When you slap a Jesus bumpersticker on your car, wear a tee-shirt with Christian slogans or graphics, or hang a big cross around your neck, you are proclaiming yourself a Christian, just the same as if you loudly announced, "I am a Christian" to all and sundry. Some of the people who see or hear your proclamation may not be familiar with Christianity or with the particular subgroup of Christianity you are a part of (if your announcement was, say, an XYZ Church Annual Picnic tee-shirt). Other of the people who see your proclamation may have a prior inclination to think negatively of Christians. So here you come saying "Honk If You Love Jesus" or "Follow Me to Church" and you proceed to act like a jackass. Which gives people in the former category a negative impression of Christians (or Christians of XYZ branch) and gives people in the latter group confirmation of their tendency to think badly of all Christians. Was that really what you wanted to do when you bought the bumpersticker?



Here's why I think this is going to become even more important than it used to be.


When you go somewhere you and your kin or kind are not much known, you become a representative of your group, like it or not.
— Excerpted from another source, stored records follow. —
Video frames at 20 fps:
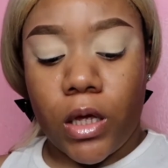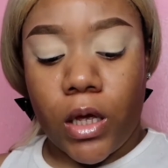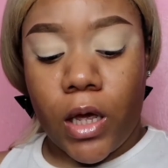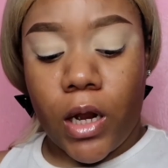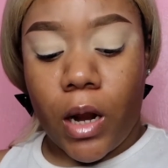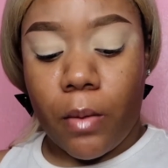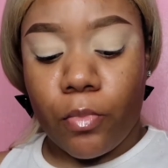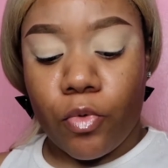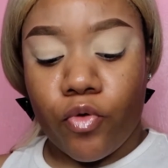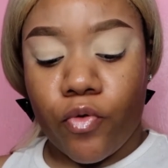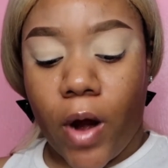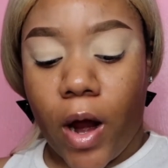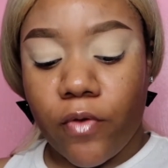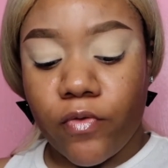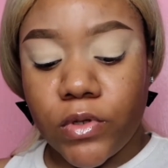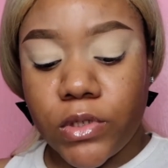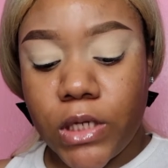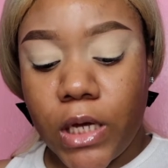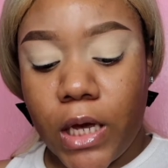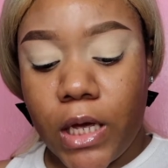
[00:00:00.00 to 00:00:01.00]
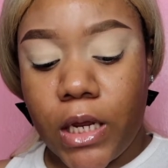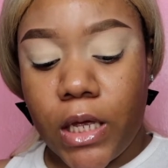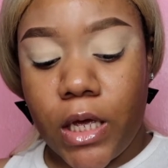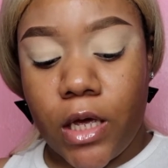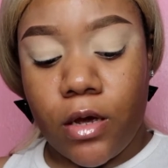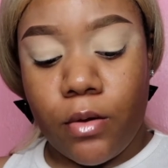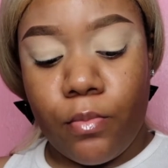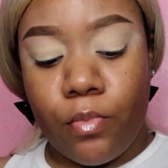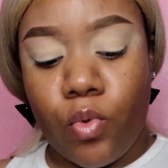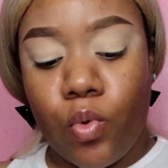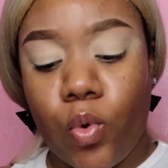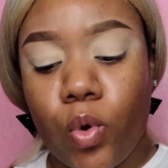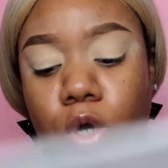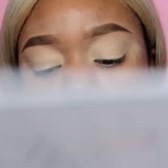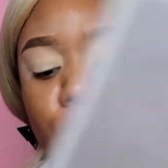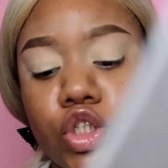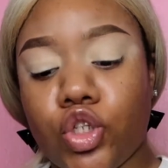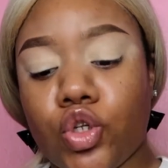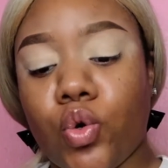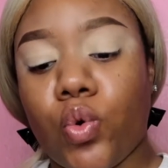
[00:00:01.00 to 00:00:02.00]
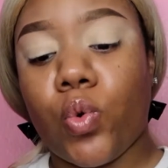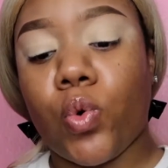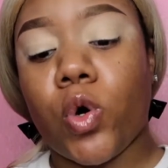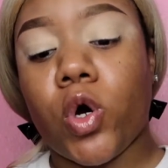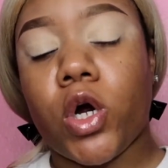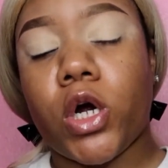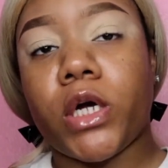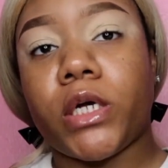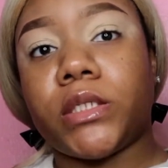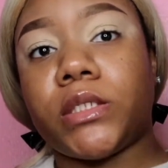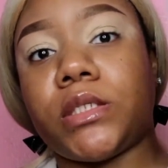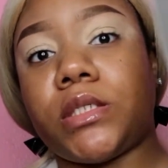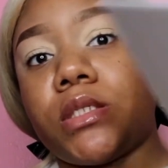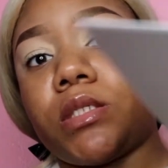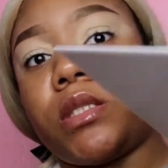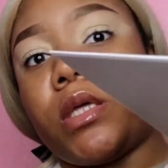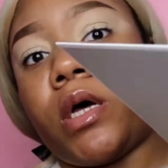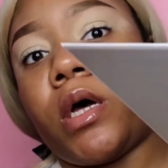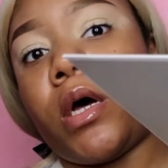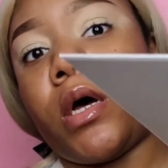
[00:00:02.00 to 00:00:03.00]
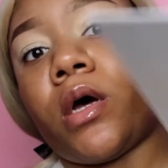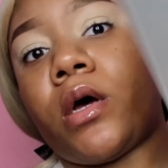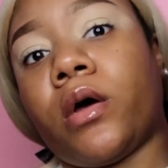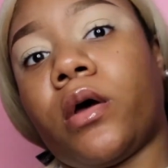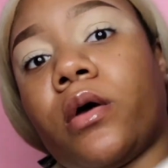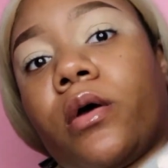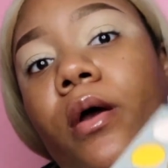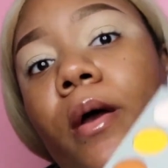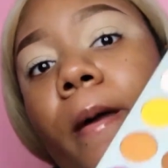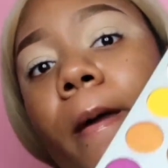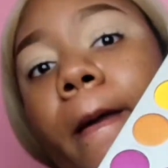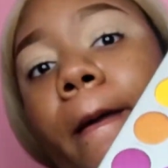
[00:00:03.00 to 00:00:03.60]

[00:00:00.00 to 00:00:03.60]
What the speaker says: and I'm gravitating more towards the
People in minority groups know this. Natalie Goldberg once wrote of going into a rural, Midwestern classroom and telling the kids she was Jewish; none of them knew anyone Jewish, so she figured that now she represented Jewish people to them--she was eating an apple, therefore all Jews eat apples sort of thing. Christians in America and perhaps especially in the Bible Belt have had the luxury of being in the majority for a long time. Even now something like 89 percent or more Americans self-identify as being at least nominally Christian. But that's going to change and do so sooner and faster than we are going to find comfortable. I'm not referring to immigrants from historically non-Christian parts of the world changing the demographics of our country. Already a lot of citizens who tick Christian subgroup XYZ or ABC on forms that ask religion could be more accurate by checking "other" and writing in "secularist who sometimes uses XYZ facilities for weddings and funerals and may bring out a manger scene tree ornament at Christmas". Throw in a little mild persecution and a great many of those people will fall away. And some of the people who remain will be people committed to redefining Christianity as something historically unrecognizable.

This means that practicing Christians will more and more often run into people who have never met a practicing Christian and have formed their view of the faith based almost wholly on the mockery of contemporary comedians and the vilification of our enemies. What you, as a known practicing Christian, do and say before such a person will either reinforce the negative opinion they've taken from pop culture or will be a witness against the caricature. Given that we're supposed to evangelize, which is better?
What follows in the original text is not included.